CCS Evaluation (Collaborative Consistency Score)

Purpose
Evaluates alignment between model predictions and human grading on both holistic scores and step-wise scores, ensuring models understand detailed reasoning.

Formula
The adjusted weight matrix combines overall and step-wise differences:

$$W_{i,j} = \alpha \cdot \frac{(r_i - r_j)^2}{(N_r - 1)^2} + \frac{1 - \alpha}{m} \sum_{k=1}^{m} \frac{(s_{i,k} - s_{j,k})^2}{(N_{s_k} - 1)^2}$$

Where:

$r_i, r_j$: Model/human overall scores
$s_{i,k}, s_{j,k}$: Step scores for step $k$
$\alpha=0.5$: Balance weight
$N_r, N_{s_k}$: Possible score levels

Final CCS calculation:

$$\text{CCS} := 1 - \frac{\sum_{i,j} O_{i,j} \cdot W_{i,j}}{\sum_{i,j} E_{i,j} \cdot W_{i,j}}$$

ECS Evaluation (Error Consistency Score)

Purpose
Quantifies how well the model identifies error types compared to human annotators, stratified by answer quality tiers.

Formula

Partition samples into 3 groups (Low/Medium/High) using quantile thresholds $\tau_1, \tau_2$:

$$\phi(x) = \mathbb{I}(x \geq \tau_1) + \mathbb{I}(x \geq \tau_2)$$

Compute error frequency matrices $\mathbf{M}^p_k, \mathbf{M}^g_k$ per group $k$
Calculate Spearman correlation per group:

$$\rho_k = \text{SpearmanR}(\mathbf{M}^p_k, \mathbf{M}^g_k)$$

Final ECS:

$$\text{ECS} := \frac{1}{m} \sum_{k=0}^{2} \rho_k$$

Key Features

Uses 3 performance tiers (m=3) for robust evaluation
Correlates error type distributions (not just counts)
Normalized scoring for cross-dataset comparison

⚙️ Installation Guide

Core Dependencies

pip install protobuf transformers>=4.44.1 cpm_kernels torch>=2.0 gradio mdtex2html sentencepiece accelerate json_repair openai

Alternative:

pip install -r requirements.txt

vLLM Setup (Recommended)

conda create -n vllm python=3.12 -y
conda activate vllm
pip install vllm  # Requires CUDA 12.0+

For other configurations, refer to official vLLM installation.

📊 Benchmark Workflow

Directory Structure

|- discuss/        - Analysis scripts
|- docs/           - Documentation assets 
|- main/           - Model training/inference code
|- prompts/        - Predefined prompt templates
|- sas_pipelines/  - Core evaluation scripts
|- utils/          - Utility functions

Implementation Options

0. Data Preprocessing (Annotation Phase)

Raw annotated data resides in backend_data
Execute preprocess.py for data consolidation
Modify DATANAME variable to specify source files (omit extensions)

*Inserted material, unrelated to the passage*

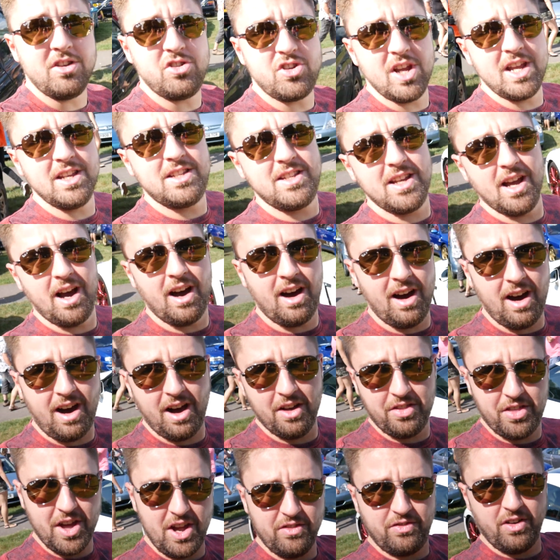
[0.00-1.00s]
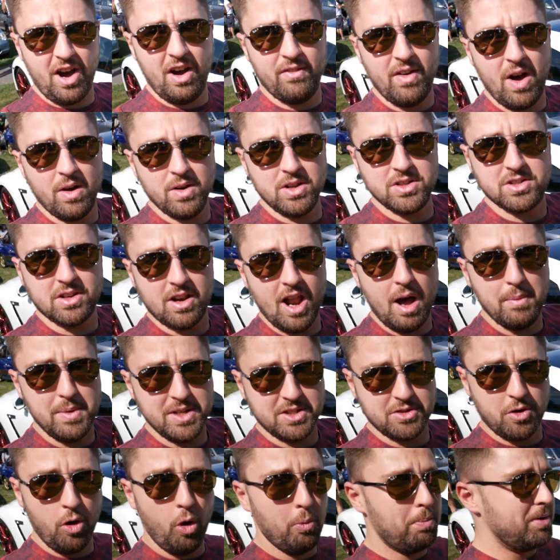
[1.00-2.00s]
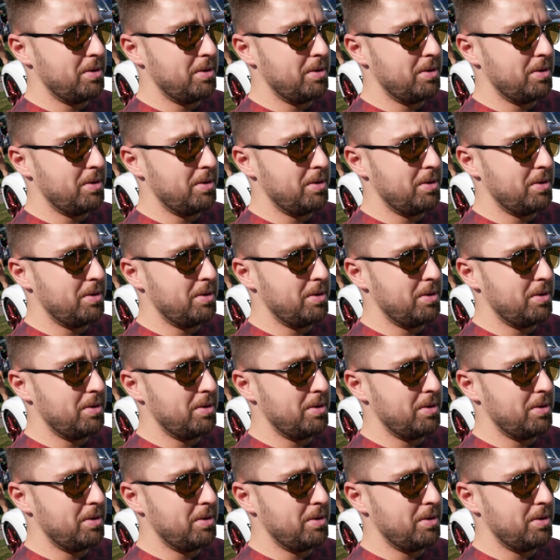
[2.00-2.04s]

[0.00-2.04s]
GTR R35 Owners Club is called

This process handles raw data from our annotation system (our system to be open-sourced).

1. Data Acquisition

The dataset is available on HuggingFace Dataset. Store downloaded files in datasets/:

Files follow {q_id}_{course}_{question_type}.jsonl naming

Error taxonomy in error_type.jsonl:

{"q_id": 2, "course": "", "question_type": "", "guideline": "", "errors": [{"name": "", "description": ""}...]}

ID_Dict.json contains subject-ID mappings

2. LLM Prediction

Flexible execution via Jupyter or CLI:

Option A: Jupyter Notebook

Set cmd_args = False in 1_predict_scores.py
Configure:
- save_type_name: Model identifier/output prefix
- model_from_pretrained: Model path
- file_name: Dataset identifier (e.g., 7_Math_ShortAns)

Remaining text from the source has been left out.